(Collected data entries)
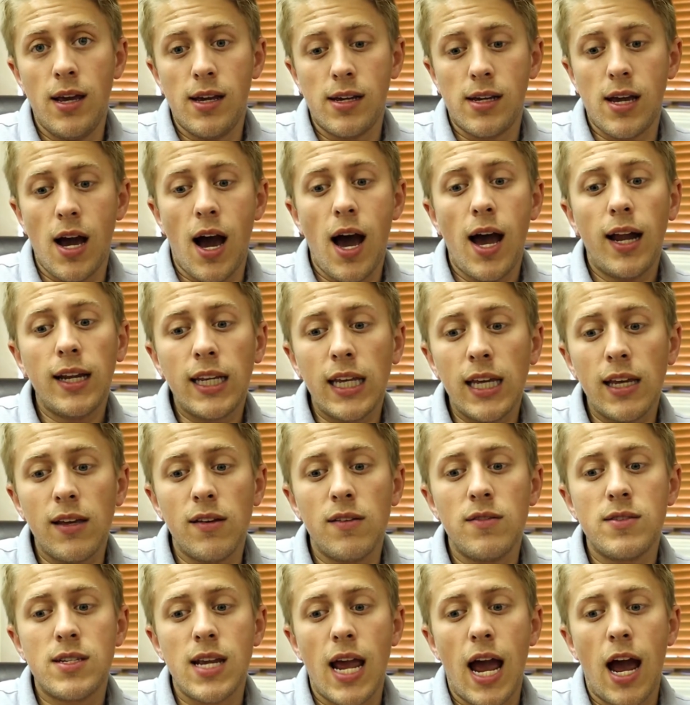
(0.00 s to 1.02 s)
God
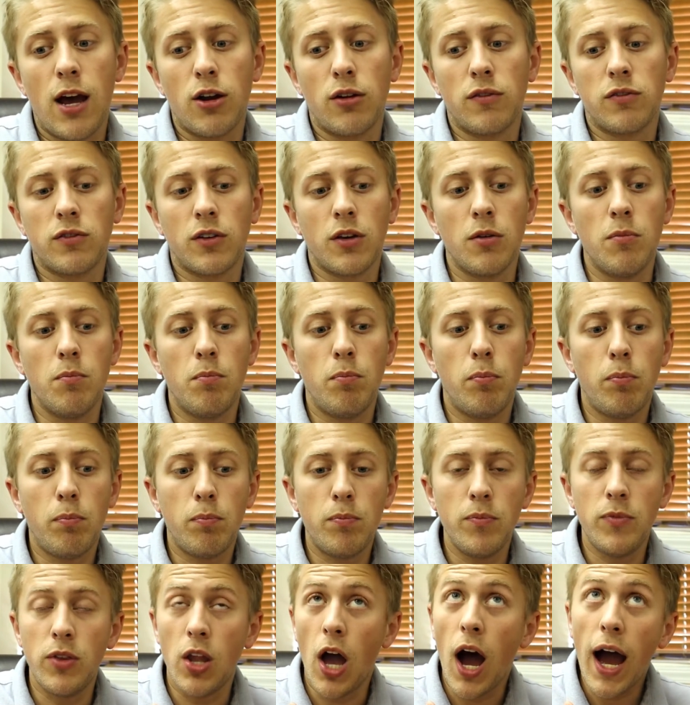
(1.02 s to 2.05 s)
gives
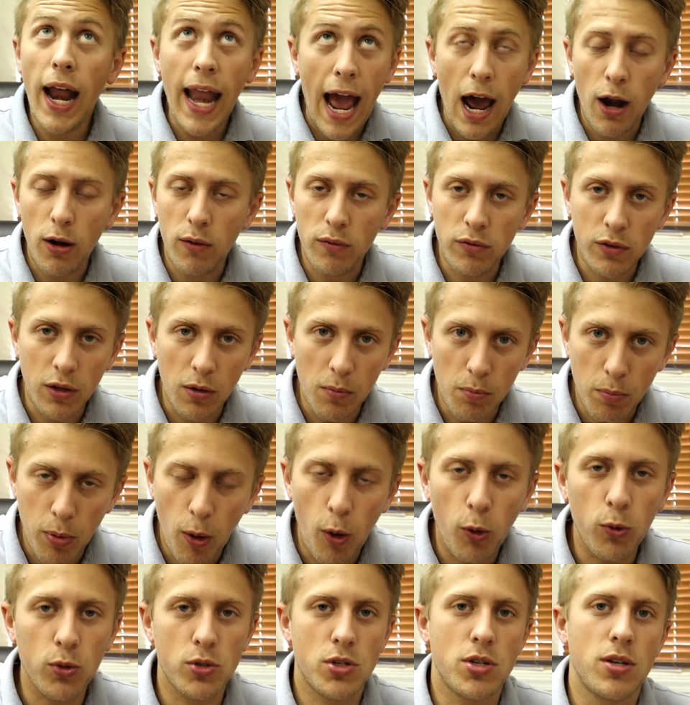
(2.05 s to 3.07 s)
not out of
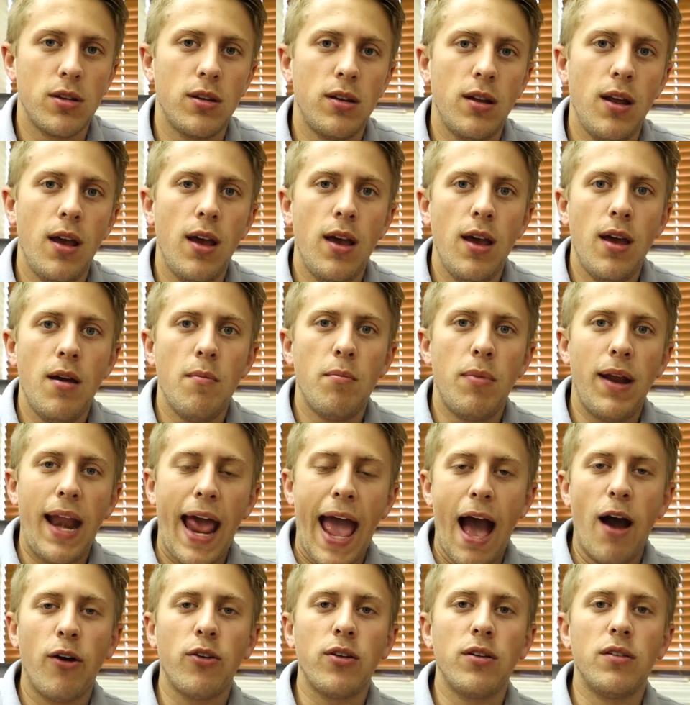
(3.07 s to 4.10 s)
compulsion, but
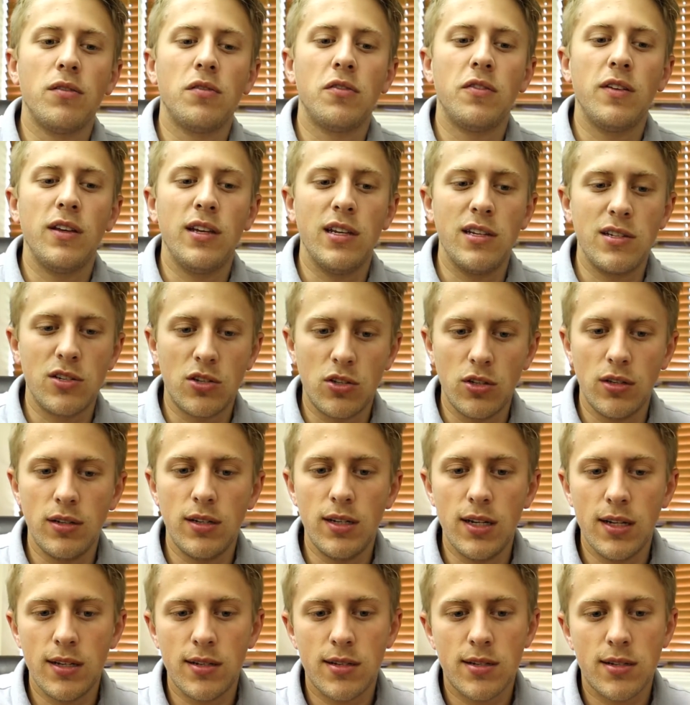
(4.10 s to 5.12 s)
out of his
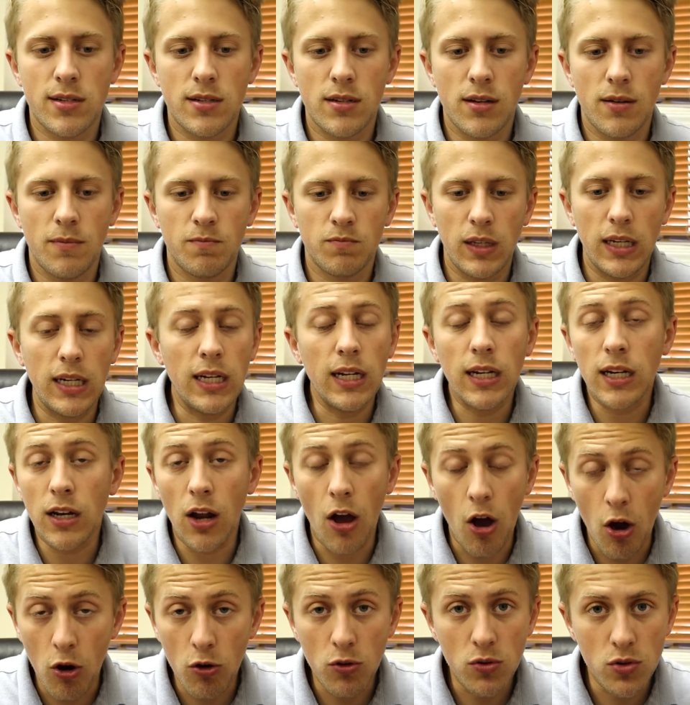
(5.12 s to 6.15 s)
goodness. He
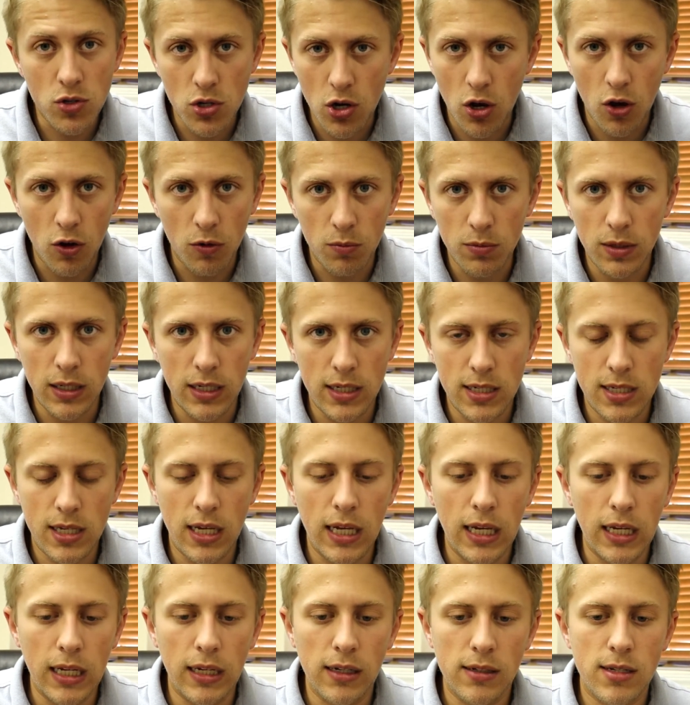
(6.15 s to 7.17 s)
didn't owe Job these
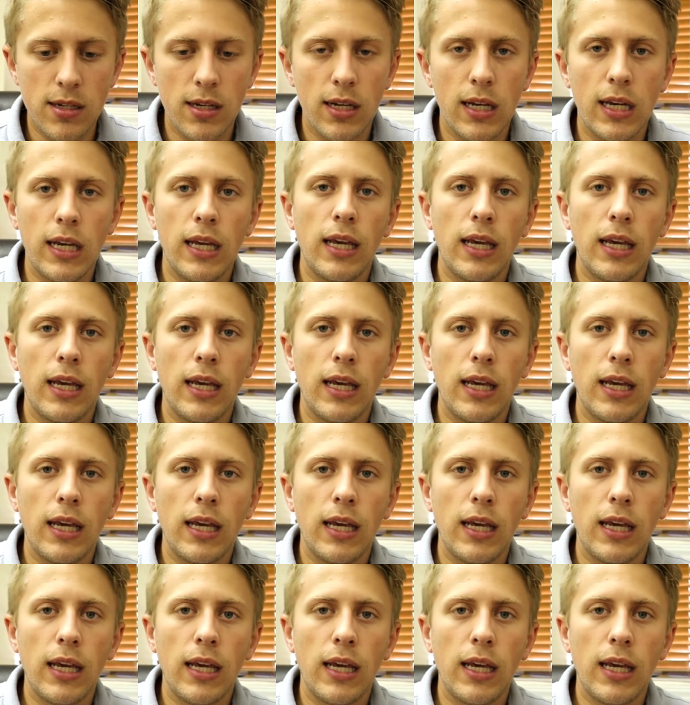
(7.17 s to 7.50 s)
things.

**Problem to solve:**
Once the pictures are set aside, repeat each entry exactly as it stands.

**Answer for this exercise:**
(0.00 s to 1.02 s)
God
(1.02 s to 2.05 s)
gives
(2.05 s to 3.07 s)
not out of
(3.07 s to 4.10 s)
compulsion, but
(4.10 s to 5.12 s)
out of his
(5.12 s to 6.15 s)
goodness. He
(6.15 s to 7.17 s)
didn't owe Job these
(7.17 s to 7.50 s)
things.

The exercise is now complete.